Posts Tagged 'Narayana Kocherlakota'

Monetary Theory on the Neo-Fisherite Edge

The week before last, Noah Smith wrote a post “The Neo-Fisherite Rebellion” discussing, rather sympathetically I thought, the contrarian school of monetary thought emerging from the Great American Heartland, according to which, notwithstanding everything monetary economists since Henry Thornton have taught, high interest rates are inflationary and low interest rates deflationary. This view of the relationship between interest rates and inflation was advanced (but later retracted) by Narayana Kocherlakota, President of the Minneapolis Fed in a 2010 lecture, and was embraced and expounded with increased steadfastness by Stephen Williamson of Washington University in St. Louis and the St. Louis Fed in at least one working paper and in a series of posts over the past five or six months (e.g. here, here and here). And John Cochrane of the University of Chicago has picked up on the idea as well in two recent blog posts (here and here). Others seem to be joining the upstart school as well.

The new argument seems simple: given the Fisher equation, in which the nominal interest rate equals the real interest rate plus the (expected) rate of inflation, a central bank can meet its inflation target by setting a fixed nominal interest rate target consistent with its inflation target and keeping it there. Once the central bank sets its target, the long-run neutrality of money, implying that the real interest rate is independent of the nominal targets set by the central bank, ensures that inflation expectations must converge on rates consistent with the nominal interest rate target and the independently determined real interest rate (i.e., the real yield curve), so that the actual and expected rates of inflation adjust to ensure that the Fisher equation is satisfied. If the promise of the central bank to maintain a particular nominal rate over time is believed, the promise will induce a rate of inflation consistent with the nominal interest-rate target and the exogenous real rate.

The novelty of this way of thinking about monetary policy is that monetary theorists have generally assumed that the actual adjustment of the price level or inflation rate depends on whether the target interest rate is greater or less than the real rate plus the expected rate. When the target rate is greater than the real rate plus expected inflation, inflation goes down, and when it is less than the real rate plus expected inflation, inflation goes up. In the conventional treatment, the expected rate of inflation is momentarily fixed, and the (expected) real rate variable. In the Neo-Fisherite school, the (expected) real rate is fixed, and the expected inflation rate is variable. (Just as an aside, I would observe that the idea that expectations about the real rate of interest and the inflation rate cannot occur simultaneously in the short run is not derived from the limited cognitive capacity of economic agents; it can only be derived from the limited intellectual capacity of economic theorists.)
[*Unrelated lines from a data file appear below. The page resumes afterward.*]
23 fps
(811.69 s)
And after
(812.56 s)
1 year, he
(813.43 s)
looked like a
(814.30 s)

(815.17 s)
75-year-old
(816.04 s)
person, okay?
The heretical views expressed by Williamson and Cochrane and earlier by Kocherlakota have understandably elicited scorn and derision from conventional monetary theorists, whether Keynesian, New Keynesian, Monetarist or Market Monetarist. (Williamson having appropriated for himself the New Monetarist label, I regrettably could not preserve an appropriate symmetry in my list of labels for monetary theorists.) As a matter of fact, I wrote a post last December challenging Williamson’s reasoning in arguing that QE had caused a decline in inflation, though in his initial foray into uncharted territory, Williamson was actually making a narrower argument than the more general thesis that he has more recently expounded.
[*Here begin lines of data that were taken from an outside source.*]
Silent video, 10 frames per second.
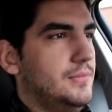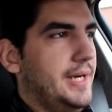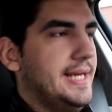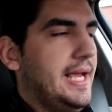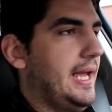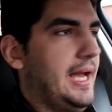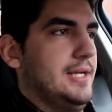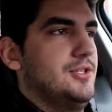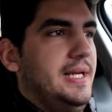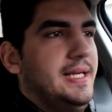
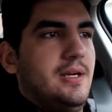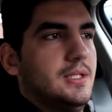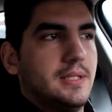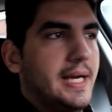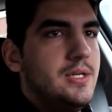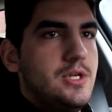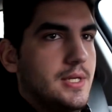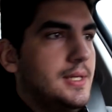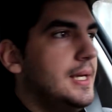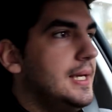any other
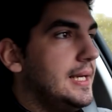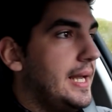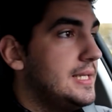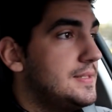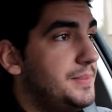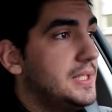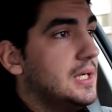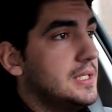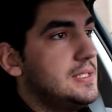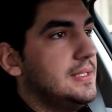engine, it's because you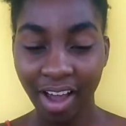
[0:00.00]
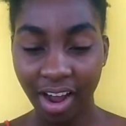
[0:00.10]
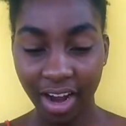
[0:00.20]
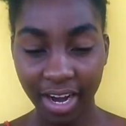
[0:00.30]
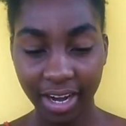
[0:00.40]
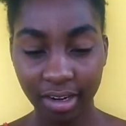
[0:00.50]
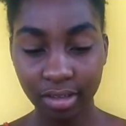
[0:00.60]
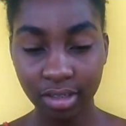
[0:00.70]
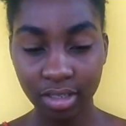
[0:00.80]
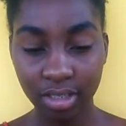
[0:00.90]
Alright,
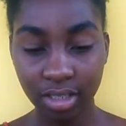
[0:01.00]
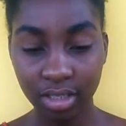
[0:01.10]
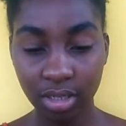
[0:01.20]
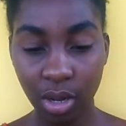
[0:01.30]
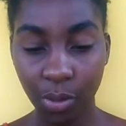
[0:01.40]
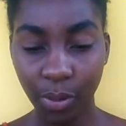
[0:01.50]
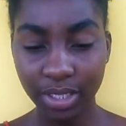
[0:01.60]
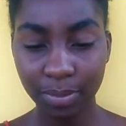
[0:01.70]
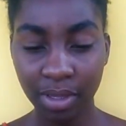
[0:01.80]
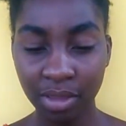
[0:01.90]

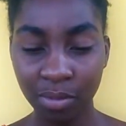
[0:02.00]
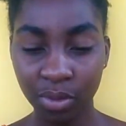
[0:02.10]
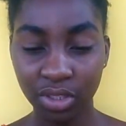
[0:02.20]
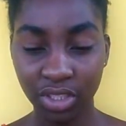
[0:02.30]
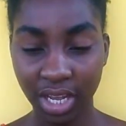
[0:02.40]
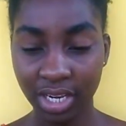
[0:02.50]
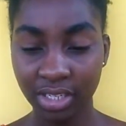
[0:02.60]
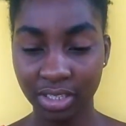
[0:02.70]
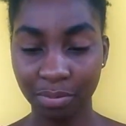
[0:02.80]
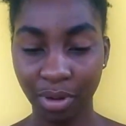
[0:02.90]
what's been the most
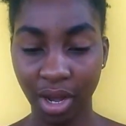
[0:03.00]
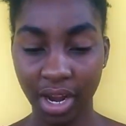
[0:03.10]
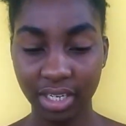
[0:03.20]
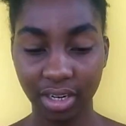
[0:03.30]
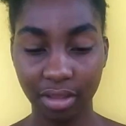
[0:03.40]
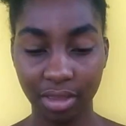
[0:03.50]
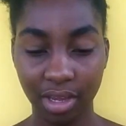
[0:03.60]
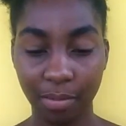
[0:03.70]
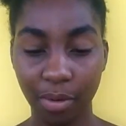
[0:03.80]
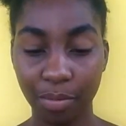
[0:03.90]
challenging part or thing
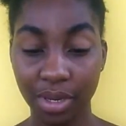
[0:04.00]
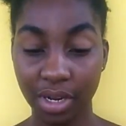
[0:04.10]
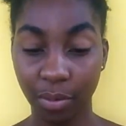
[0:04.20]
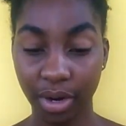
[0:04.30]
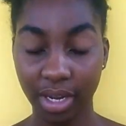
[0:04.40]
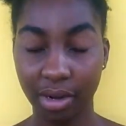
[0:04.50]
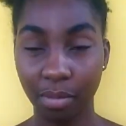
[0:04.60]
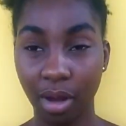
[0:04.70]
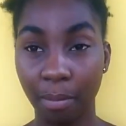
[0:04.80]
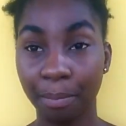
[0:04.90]
about being a working
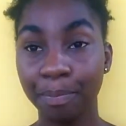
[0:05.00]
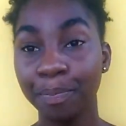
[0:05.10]
mom?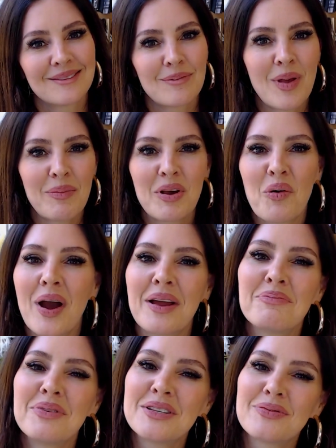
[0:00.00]
Maybe
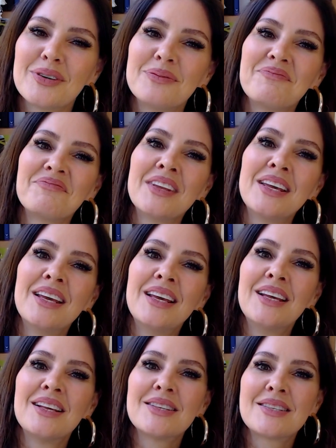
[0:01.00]
quiet and peaceful.
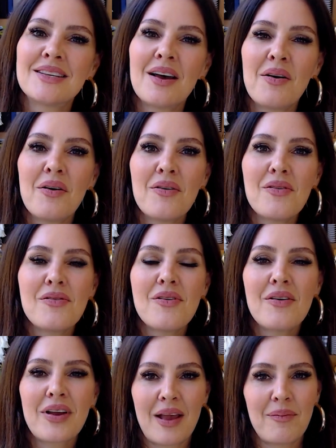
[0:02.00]
So,
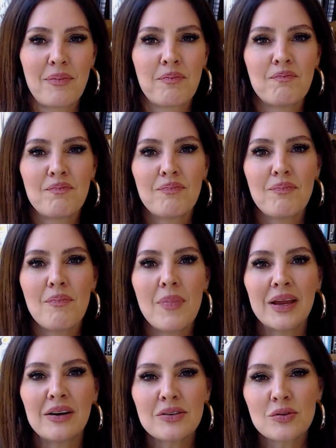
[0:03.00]
okay,
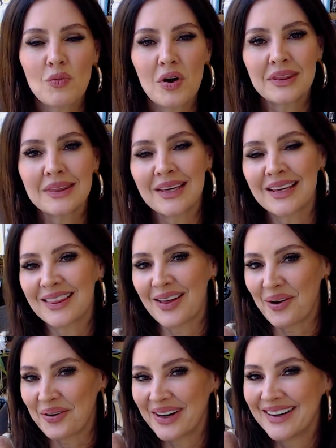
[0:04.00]
here's one thing
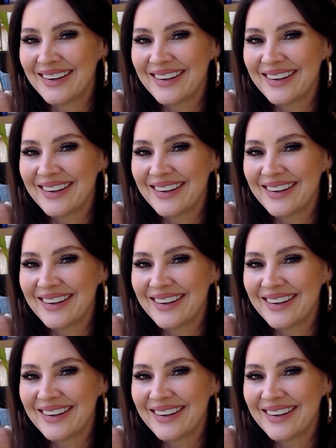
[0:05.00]
though.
Although deep down, I have no great sympathy for Williamson’s argument, the counterarguments I have seen leave me feeling a bit, shall we say, underwhelmed. That’s not to say that I am becoming a convert to New Monetarism, but I am feeling that we have reached a point at which certain underlying gaps in monetary theory can’t be concealed any longer. To explain what I mean by that remark, let me start by reviewing the historical context in which the ruling doctrine governing central-bank operations via adjustments in the central-bank lending rate evolved. The primary (though historically not the first) source of the doctrine is Henry Thornton in his classic volume The Nature and Effects of the Paper Credit of Great Britain.

Even though Thornton focused on the policy of the Bank of England during the Napoleonic Wars, when Bank of England notes, not gold, were legal tender, his discussion was still in the context of a monetary system in which paper money was generally convertible into either gold or silver. Inconvertible banknotes – aka fiat money — were the exception not the rule. Gold and silver were what Nick Rowe would call alpha money. All other moneys were evaluated in terms of gold and silver, not in terms of a general price level (not yet a widely accepted concept). Even though Bank of England notes became an alternative alpha money during the restriction period of inconvertibility, that situation was generally viewed as temporary, the restoration of convertibility being expected after the war. The value of the paper pound was tracked by the sterling price of gold on the Hamburg exchange. Thus, Ricardo’s first published work was entitled The High Price of Bullion, in which he blamed the high sterling price of bullion at Hamburg on an overissue of banknotes by the Bank of England.

But to get back to Thornton, who was far more concerned with the mechanics of monetary policy than Ricardo, his great contribution was to show that the Bank of England could control the amount of lending (and money creation) by adjusting the interest rate charged to borrowers. If banknotes were depreciating relative to gold, the Bank of England could increase the value of their notes by raising the rate of interest charged on loans.

The point is that if you are a central banker and are trying to target the exchange rate of your currency with respect to an alpha currency, you can do so by adjusting the interest rate that you charge borrowers. Raising the interest rate will cause the exchange value of your currency to rise and reducing the interest rate will cause the exchange value to fall. And if you are operating under strict convertibility, so that you are committed to keep the exchange rate between your currency and an alpha currency at a specified par value, raising that interest rate will cause you to accumulate reserves payable in terms of the alpha currency, and reducing that interest rate will cause you to emit reserves payable in terms of the alpha currency.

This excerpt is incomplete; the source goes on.